Tuesday, July 24, 2007

Sobering thoughts...

When we started along the process to adopt a child from China, allocations were happening at about 6 months after a file was sent to Beijing.

With an anticipated age of the child at about 12 months at allocation, this meant that we believed our child had been born and was already in a SWI (Social Welfare Institute - Orphanage) waiting for a family.
With the current timeframes being what they are - ie. the latest batch of allocations went to families who had their file in China for about 20 months (ours has been there for almost 14 months) it puts us in an interesting position... we are actually waiting for a child to be abandoned so we can become parents. Over and above this is the fact that when our file went to China - his or her birth parents had not even conceived, and would not have even known what lay ahead for themselves, or their child... our child.

Behind this long and hard wait, behind the yearning to become a mother and behind the pain and reality of facing another Christmas childless... there is child who is yet to be born, and who is yet to be abandoned and yet to be found. And there is a birth mother and father, a birth family... who are yet to face possibly the most difficult decision of their lives.

A sobering thought.

8 Comments:

Anonymous Anonymous said...

I find those thoughts hard to reconcile too. In my heart I hope that the road ahead is not too traumatic. In my head I know it probably will be.

10:48 PM  
Blogger M and M said...

I have had those same thoughts myself. The push pull that I feel is hard as I want a baby, but I feel for the choices the birth parents feel they need to make for my family to be complete.

12:07 AM  
Blogger D & S said...

It's a tough situation for everyone involved. I think of it often too how we're waiting for a child that isn't even conceived yet.

11:10 AM  
Blogger Kristi said...

We only waited six months so we knew our girls had already been born but it is a sobering thought to know that you're waiting for someone to have to make a heart-wrenching decision.

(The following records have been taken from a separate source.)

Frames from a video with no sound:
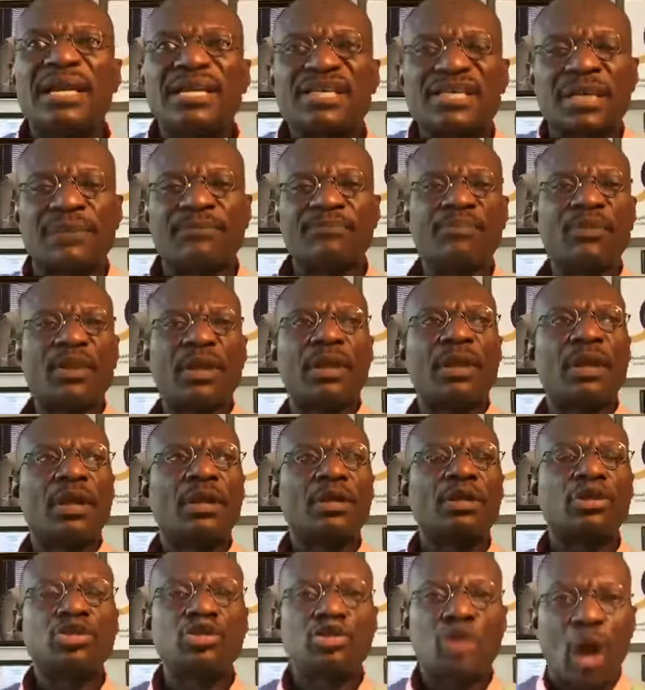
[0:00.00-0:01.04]
listen,
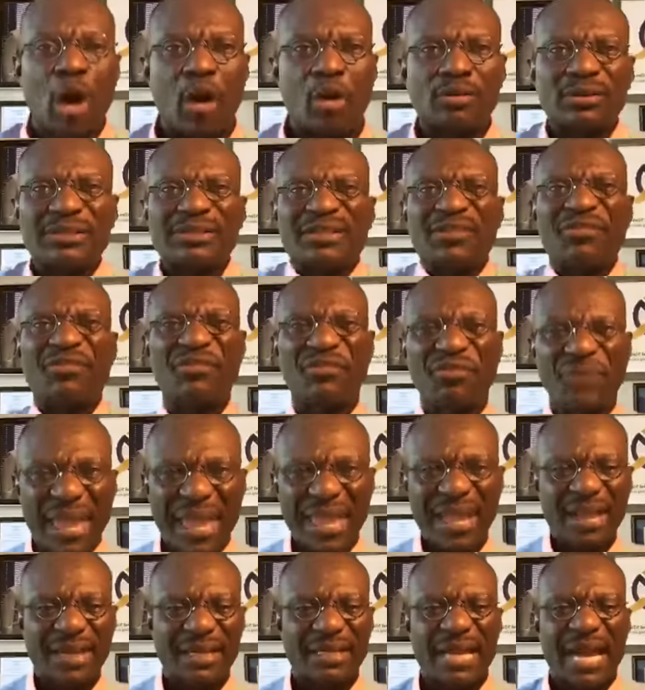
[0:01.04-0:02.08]
don't
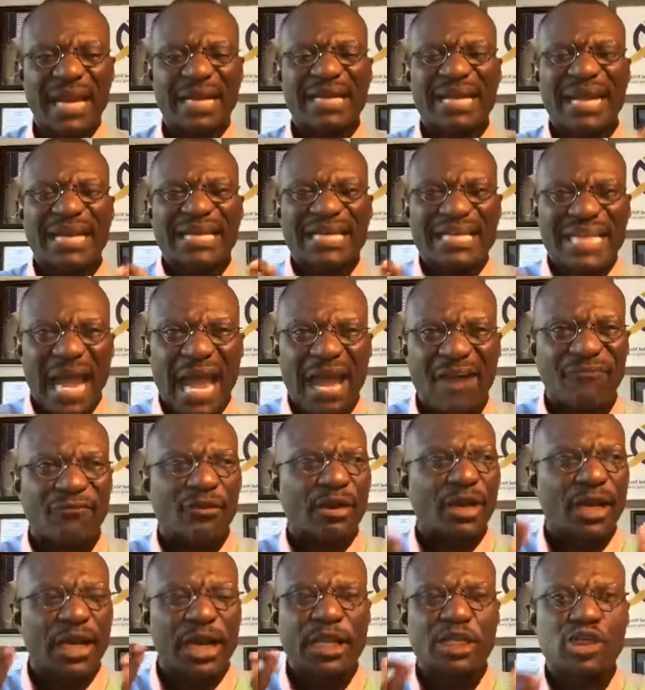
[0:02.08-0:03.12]
think that the
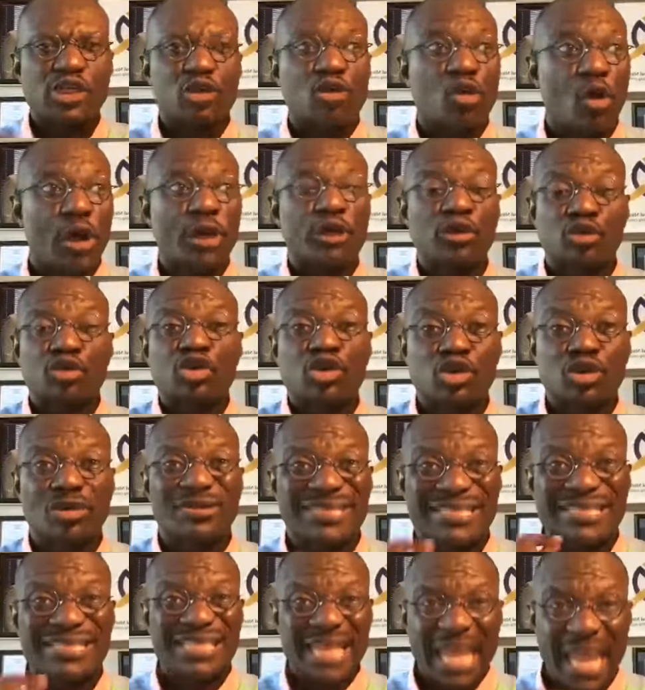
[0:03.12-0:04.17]
devil is going to
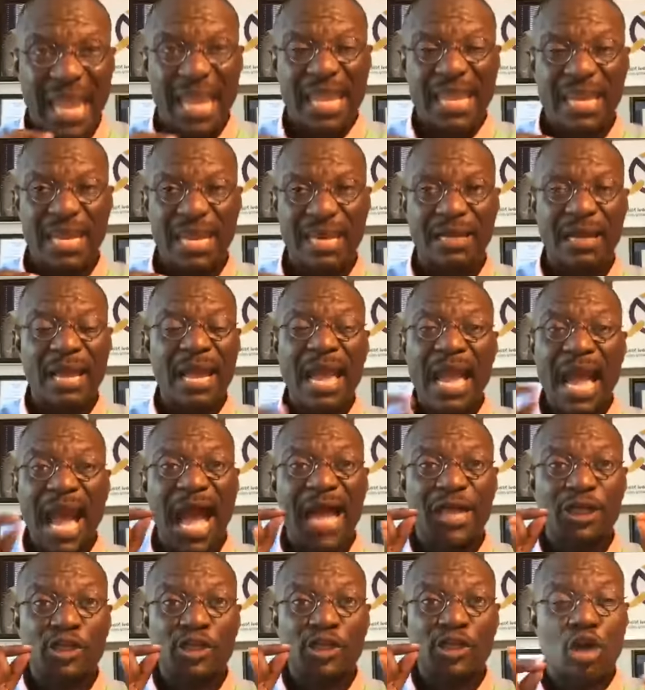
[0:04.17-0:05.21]
succeed
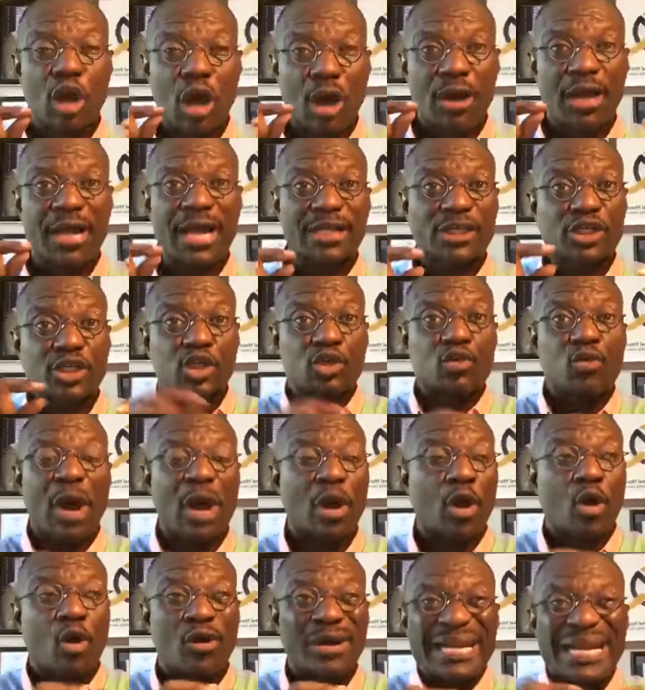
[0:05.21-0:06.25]
as long as you
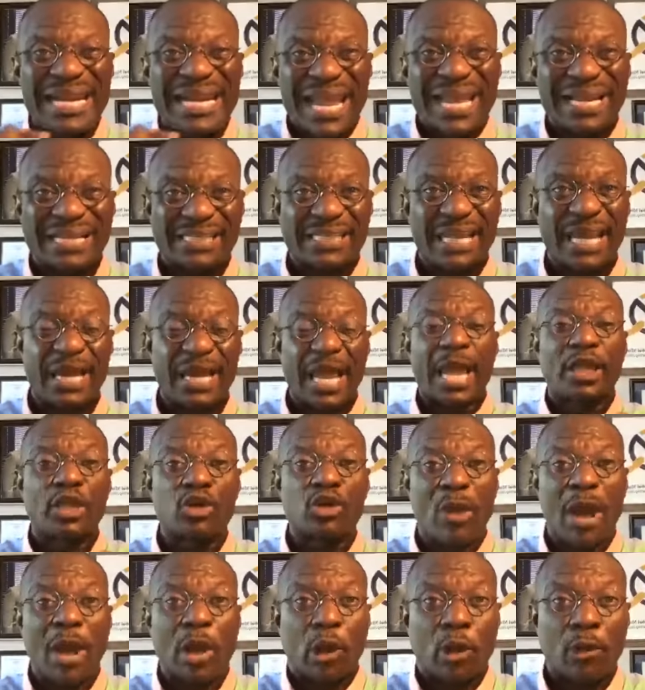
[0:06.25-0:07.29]
are connected and
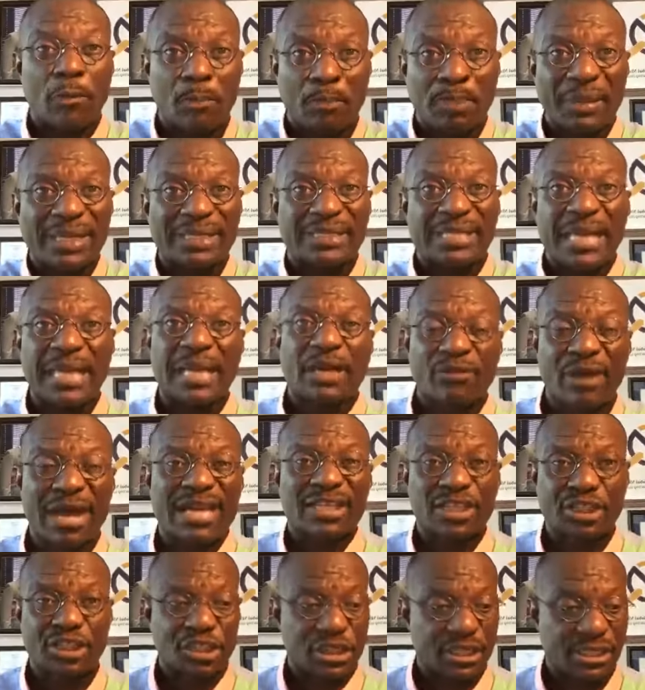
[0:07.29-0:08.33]
you are complete in
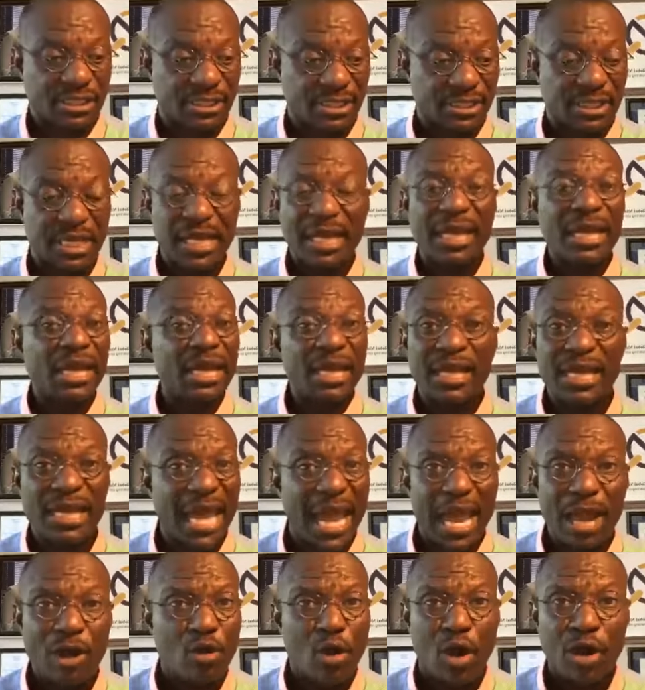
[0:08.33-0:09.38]
Christ Jesus. He
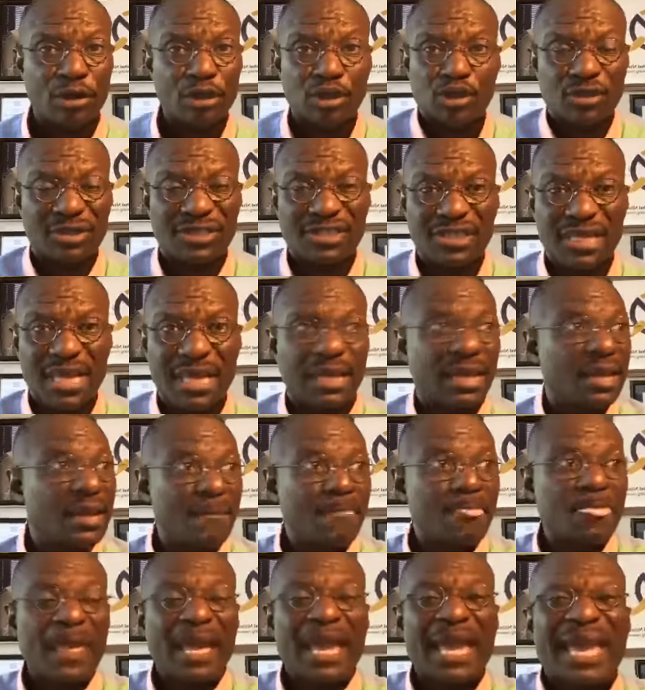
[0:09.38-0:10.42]
ain't going to succeed.
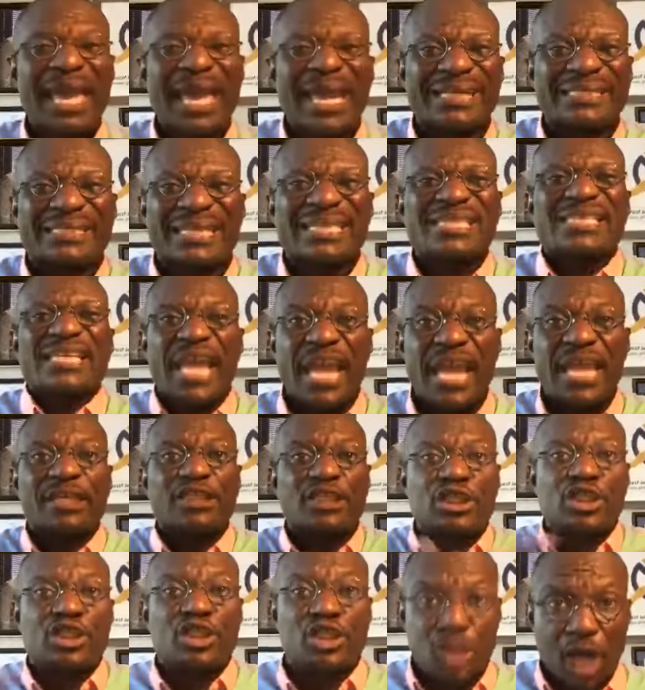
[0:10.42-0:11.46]
It is
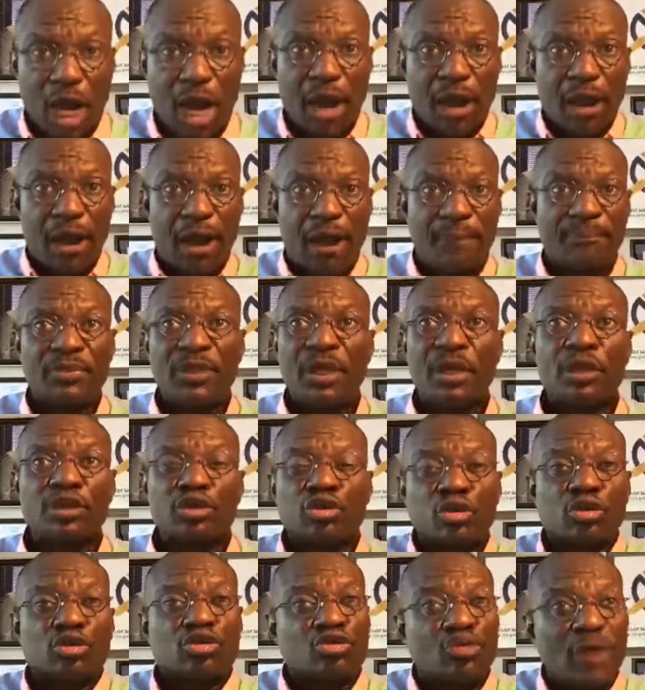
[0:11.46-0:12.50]
his job
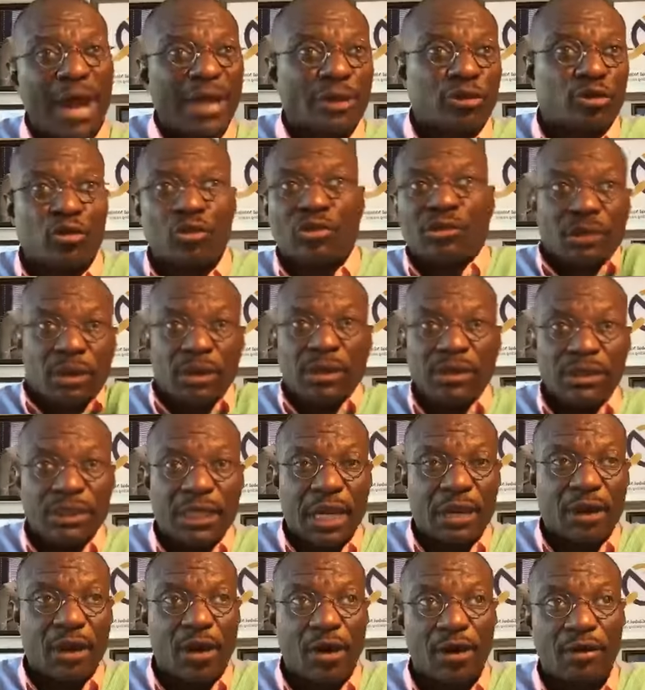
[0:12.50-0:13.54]
to try to,
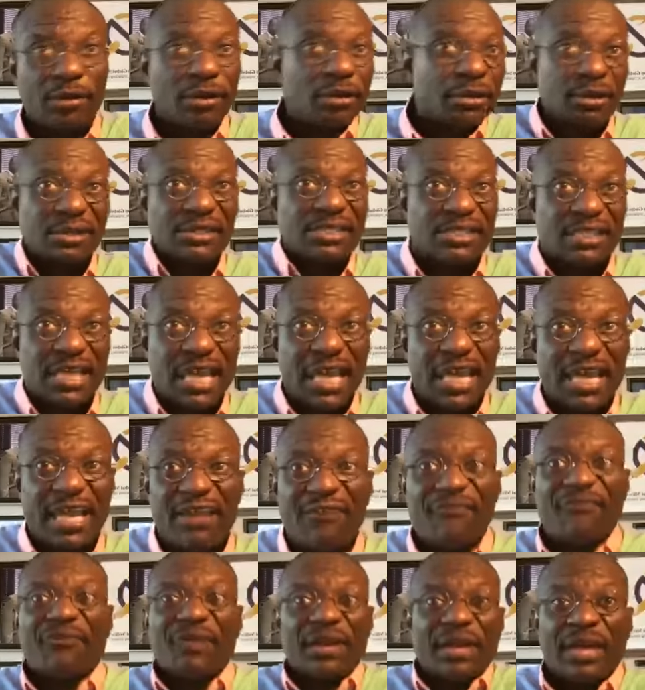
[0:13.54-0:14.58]
you know,
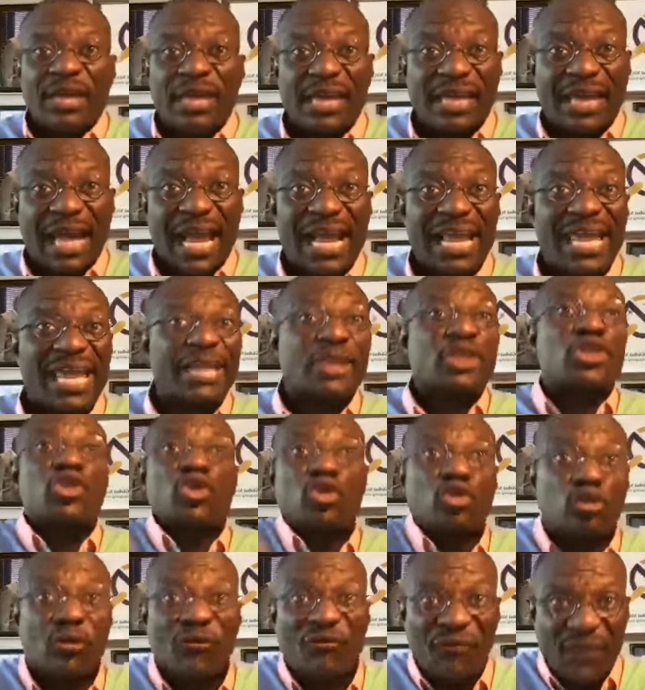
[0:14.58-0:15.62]
see if he can get
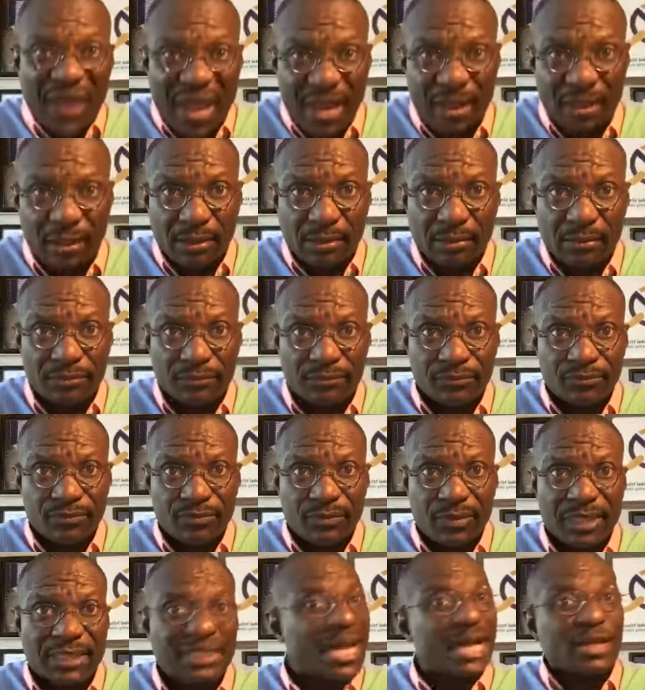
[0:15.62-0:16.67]
you to fail.
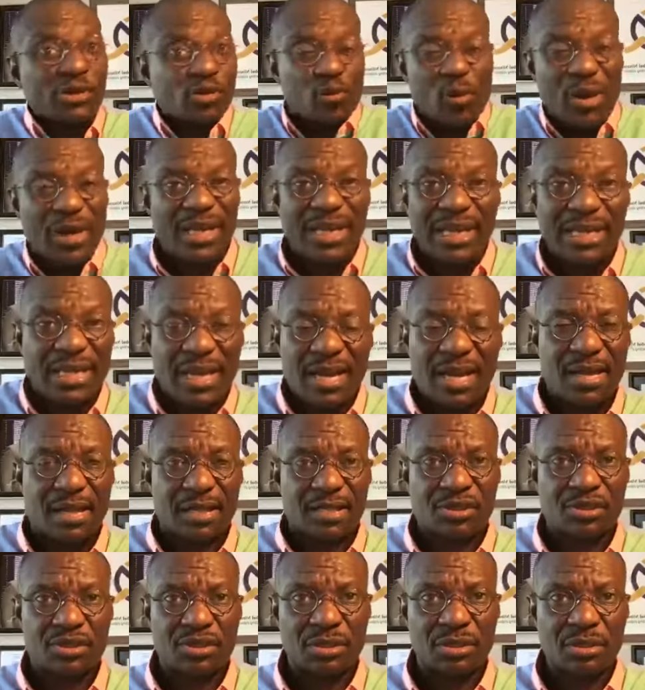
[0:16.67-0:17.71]
That's what he
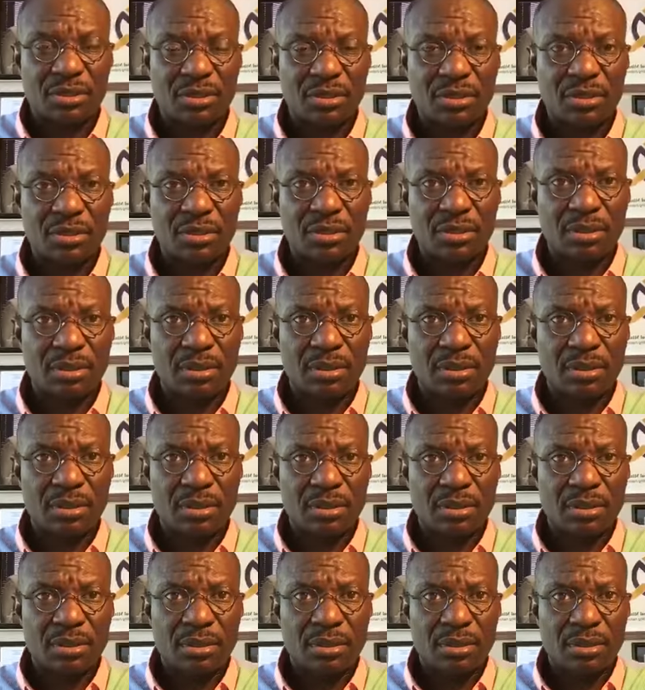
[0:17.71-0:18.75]
does.
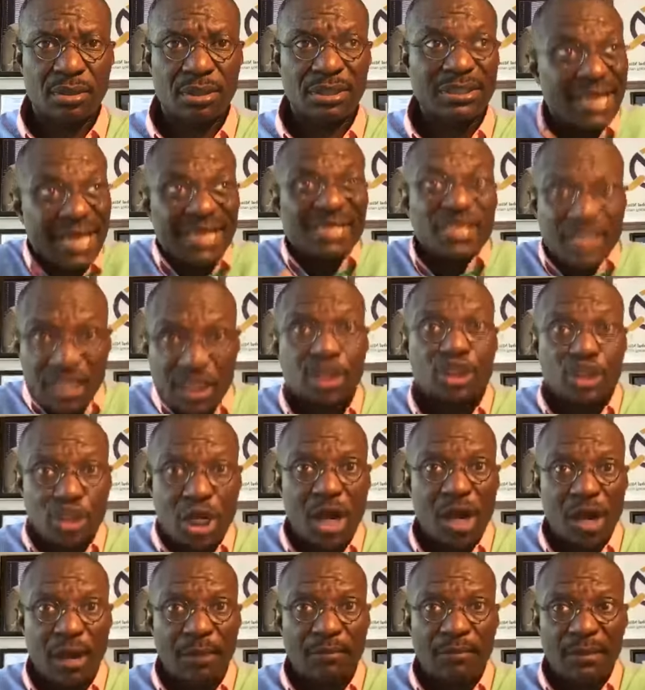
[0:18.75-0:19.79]
That's his
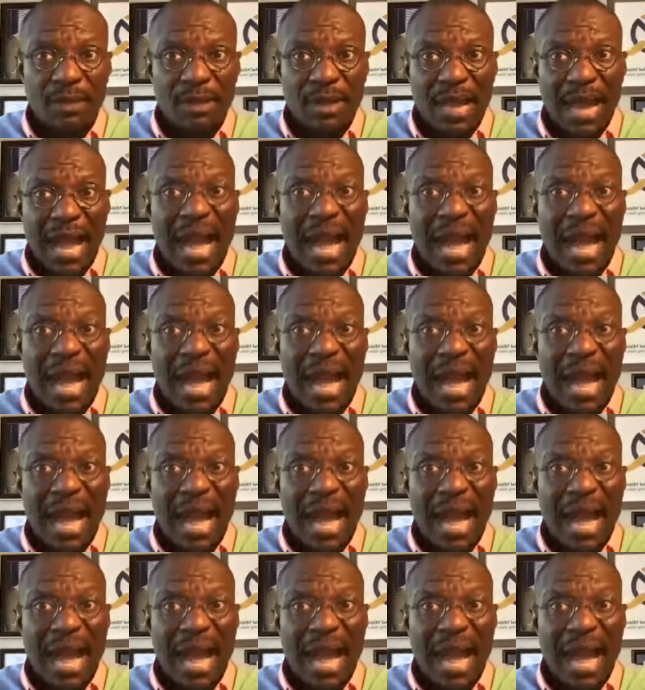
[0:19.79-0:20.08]
job.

I wish you a speedy referral.

Kristi

11:48 AM  
Blogger OziMum said...

Hmmm. I often think about the poor woman that carries our child, and the heart wrenching decision ahead of her.

Everytime I think I've stopped guessing when she's born, when we'll see her... I succumb and guess again!!!

1:41 PM  
Blogger Napoleon said...

I wish all the best to you guys. I've not been reading long, but I read all the archives. I'm infertile myself but not yet thinking about children. With the waiting lists in China as long as they are... Maybe I should sign up now!

I hope it all happens soon.

7:34 PM  
Anonymous Anonymous said...

It is weird when you look at it that way.

11:59 PM  
Blogger Glen said...

I am right here with you going through the same thing with the same thoughts, it is screal.